Research analyst at Open Philanthropy. Doctoral student in philosophy at the University of Oxford. Opinions my own.
Thanks for doing this!
Thanks, Richard :). Re: arbitrariness, in a sense the relevant choices might well end up arbitrary (and as you say, subjectivists need to get used to some level of unavoidable arbitrariness), but I do think that it at least seems worth trying to capture/understand some sort of felt difference between e.g. picking between Buridan's bales of hay, and choosing e.g. what career to pursue, even if you don't think there's a "right answer" in either case.
I agree that "infallible" maybe has the wrong implications, here, though I do think that part of the puzzle is the sense in which these choices feel like candidates for mistake or success; e.g., if I choose the puppies, or the crazy galaxy Joe world, I have some feeling like "man, I hope this isn't a giant mistake." That said, things we don't have control over, like desires, do feel like they have less of this flavor.
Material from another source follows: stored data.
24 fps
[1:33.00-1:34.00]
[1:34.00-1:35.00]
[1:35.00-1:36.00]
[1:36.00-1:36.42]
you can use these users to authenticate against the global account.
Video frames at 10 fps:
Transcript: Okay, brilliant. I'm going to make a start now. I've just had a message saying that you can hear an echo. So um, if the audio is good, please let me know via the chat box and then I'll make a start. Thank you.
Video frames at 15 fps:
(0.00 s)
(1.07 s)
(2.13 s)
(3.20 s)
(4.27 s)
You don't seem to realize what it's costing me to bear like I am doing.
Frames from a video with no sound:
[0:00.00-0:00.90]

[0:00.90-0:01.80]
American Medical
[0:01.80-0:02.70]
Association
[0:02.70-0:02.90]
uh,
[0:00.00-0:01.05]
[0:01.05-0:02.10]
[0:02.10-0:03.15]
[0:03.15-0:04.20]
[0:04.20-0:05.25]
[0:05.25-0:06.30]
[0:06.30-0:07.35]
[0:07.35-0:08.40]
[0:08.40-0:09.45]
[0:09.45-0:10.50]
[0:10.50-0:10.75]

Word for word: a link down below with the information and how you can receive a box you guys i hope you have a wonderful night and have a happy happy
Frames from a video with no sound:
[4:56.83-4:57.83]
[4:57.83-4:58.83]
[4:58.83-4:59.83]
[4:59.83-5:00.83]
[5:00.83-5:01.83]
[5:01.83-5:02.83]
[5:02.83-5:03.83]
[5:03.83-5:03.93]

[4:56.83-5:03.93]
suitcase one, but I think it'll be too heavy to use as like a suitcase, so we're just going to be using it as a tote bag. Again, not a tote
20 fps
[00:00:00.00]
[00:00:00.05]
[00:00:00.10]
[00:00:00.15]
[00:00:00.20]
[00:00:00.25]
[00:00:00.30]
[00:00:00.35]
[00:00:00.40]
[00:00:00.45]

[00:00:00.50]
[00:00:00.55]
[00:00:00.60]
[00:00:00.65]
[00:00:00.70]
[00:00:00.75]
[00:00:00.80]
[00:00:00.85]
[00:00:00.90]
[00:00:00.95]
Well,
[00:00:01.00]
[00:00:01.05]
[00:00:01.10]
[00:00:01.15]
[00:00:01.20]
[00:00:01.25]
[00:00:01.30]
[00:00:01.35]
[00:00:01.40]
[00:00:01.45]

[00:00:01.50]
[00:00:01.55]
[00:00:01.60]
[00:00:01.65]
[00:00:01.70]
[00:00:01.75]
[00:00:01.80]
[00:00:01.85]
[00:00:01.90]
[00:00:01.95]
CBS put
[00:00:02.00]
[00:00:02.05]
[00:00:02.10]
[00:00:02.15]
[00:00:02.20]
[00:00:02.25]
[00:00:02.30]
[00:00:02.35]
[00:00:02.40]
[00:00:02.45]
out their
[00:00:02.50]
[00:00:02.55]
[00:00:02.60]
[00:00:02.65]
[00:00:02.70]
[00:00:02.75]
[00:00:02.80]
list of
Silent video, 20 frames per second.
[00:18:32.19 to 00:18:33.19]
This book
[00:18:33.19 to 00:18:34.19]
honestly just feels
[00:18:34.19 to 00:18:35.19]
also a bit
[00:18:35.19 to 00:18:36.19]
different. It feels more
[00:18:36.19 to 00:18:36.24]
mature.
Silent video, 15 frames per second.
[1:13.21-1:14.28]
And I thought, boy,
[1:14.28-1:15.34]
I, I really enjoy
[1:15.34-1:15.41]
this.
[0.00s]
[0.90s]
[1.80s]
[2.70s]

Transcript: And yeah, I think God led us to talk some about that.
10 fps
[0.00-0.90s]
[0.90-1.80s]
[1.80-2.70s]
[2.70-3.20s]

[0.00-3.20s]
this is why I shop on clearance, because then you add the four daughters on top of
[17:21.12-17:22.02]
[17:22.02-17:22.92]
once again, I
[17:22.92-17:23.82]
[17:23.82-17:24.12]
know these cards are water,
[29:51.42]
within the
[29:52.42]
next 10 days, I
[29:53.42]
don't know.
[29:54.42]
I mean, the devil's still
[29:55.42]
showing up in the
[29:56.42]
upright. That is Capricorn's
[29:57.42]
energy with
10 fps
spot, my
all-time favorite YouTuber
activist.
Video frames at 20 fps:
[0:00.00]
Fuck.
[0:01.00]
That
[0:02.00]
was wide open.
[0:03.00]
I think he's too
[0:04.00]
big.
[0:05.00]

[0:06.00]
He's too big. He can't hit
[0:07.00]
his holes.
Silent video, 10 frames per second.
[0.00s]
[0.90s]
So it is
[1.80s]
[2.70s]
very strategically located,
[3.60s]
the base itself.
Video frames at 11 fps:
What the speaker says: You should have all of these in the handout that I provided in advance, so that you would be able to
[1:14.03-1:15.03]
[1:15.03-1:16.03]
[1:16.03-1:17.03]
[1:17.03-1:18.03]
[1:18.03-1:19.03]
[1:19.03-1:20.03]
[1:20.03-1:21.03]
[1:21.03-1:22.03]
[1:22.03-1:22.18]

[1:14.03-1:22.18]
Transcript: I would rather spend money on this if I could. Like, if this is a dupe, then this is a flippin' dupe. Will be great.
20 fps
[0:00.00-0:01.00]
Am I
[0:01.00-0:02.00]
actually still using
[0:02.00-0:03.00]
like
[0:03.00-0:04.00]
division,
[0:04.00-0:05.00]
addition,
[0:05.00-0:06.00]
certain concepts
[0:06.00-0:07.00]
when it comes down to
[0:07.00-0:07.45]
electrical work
I'm glad you liked it, Lukas. It does seem like an interesting question how your current confidence in your own values relates to your interest in further "idealization," of what kind, and how much convergence makes a difference. Prima facie, it does seems plausible that greater confidence speaks in favor"conservatism" about what sorts of idealization you go in for, though I can imagine very uncertain-about-their-values people opting for conservatism, too. Indeed, it seems possible that conservatism is just generally pretty reasonable, here.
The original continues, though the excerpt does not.